<<<<

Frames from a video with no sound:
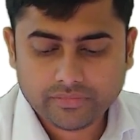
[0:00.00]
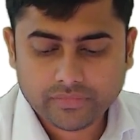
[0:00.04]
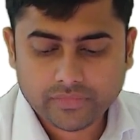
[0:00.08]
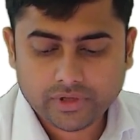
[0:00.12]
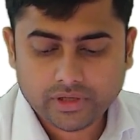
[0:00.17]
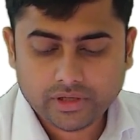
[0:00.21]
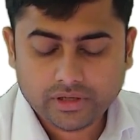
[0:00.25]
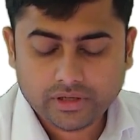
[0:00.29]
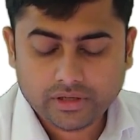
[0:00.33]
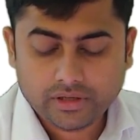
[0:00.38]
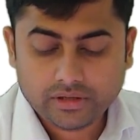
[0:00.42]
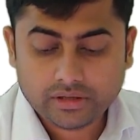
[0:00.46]

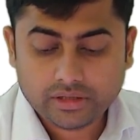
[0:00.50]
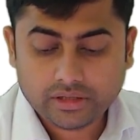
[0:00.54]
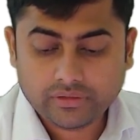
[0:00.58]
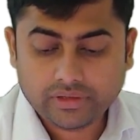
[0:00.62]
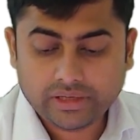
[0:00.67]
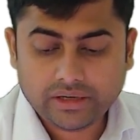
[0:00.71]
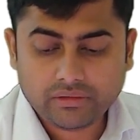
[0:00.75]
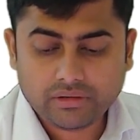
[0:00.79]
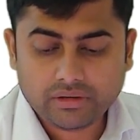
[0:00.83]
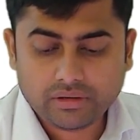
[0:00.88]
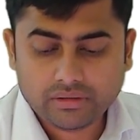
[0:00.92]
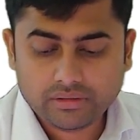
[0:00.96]
then we'll have
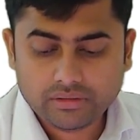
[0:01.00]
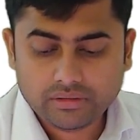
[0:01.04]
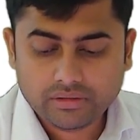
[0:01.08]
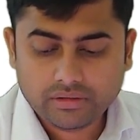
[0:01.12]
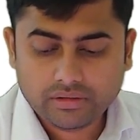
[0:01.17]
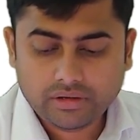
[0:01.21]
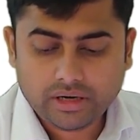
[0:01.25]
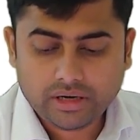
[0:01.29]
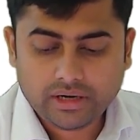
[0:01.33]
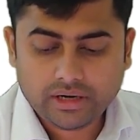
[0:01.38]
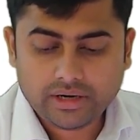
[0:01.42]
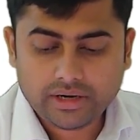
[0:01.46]

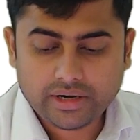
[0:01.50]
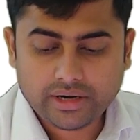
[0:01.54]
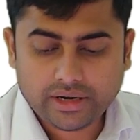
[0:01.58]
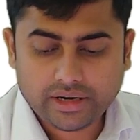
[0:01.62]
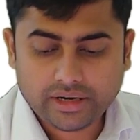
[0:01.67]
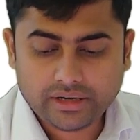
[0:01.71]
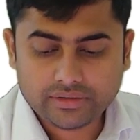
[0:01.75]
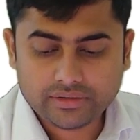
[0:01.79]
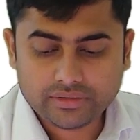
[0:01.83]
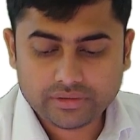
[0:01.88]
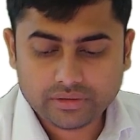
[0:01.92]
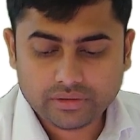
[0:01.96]
country
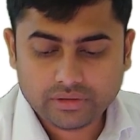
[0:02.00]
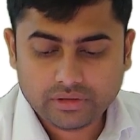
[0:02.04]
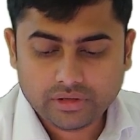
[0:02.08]
also.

>>>>

**TASK GOAL:** Reproduce all entries above exactly, minus the images.

**TASK OUTPUT:**
Frames from a video with no sound:
[0:00.00]
[0:00.04]
[0:00.08]
[0:00.12]
[0:00.17]
[0:00.21]
[0:00.25]
[0:00.29]
[0:00.33]
[0:00.38]
[0:00.42]
[0:00.46]

[0:00.50]
[0:00.54]
[0:00.58]
[0:00.62]
[0:00.67]
[0:00.71]
[0:00.75]
[0:00.79]
[0:00.83]
[0:00.88]
[0:00.92]
[0:00.96]
then we'll have
[0:01.00]
[0:01.04]
[0:01.08]
[0:01.12]
[0:01.17]
[0:01.21]
[0:01.25]
[0:01.29]
[0:01.33]
[0:01.38]
[0:01.42]
[0:01.46]

[0:01.50]
[0:01.54]
[0:01.58]
[0:01.62]
[0:01.67]
[0:01.71]
[0:01.75]
[0:01.79]
[0:01.83]
[0:01.88]
[0:01.92]
[0:01.96]
country
[0:02.00]
[0:02.04]
[0:02.08]
also.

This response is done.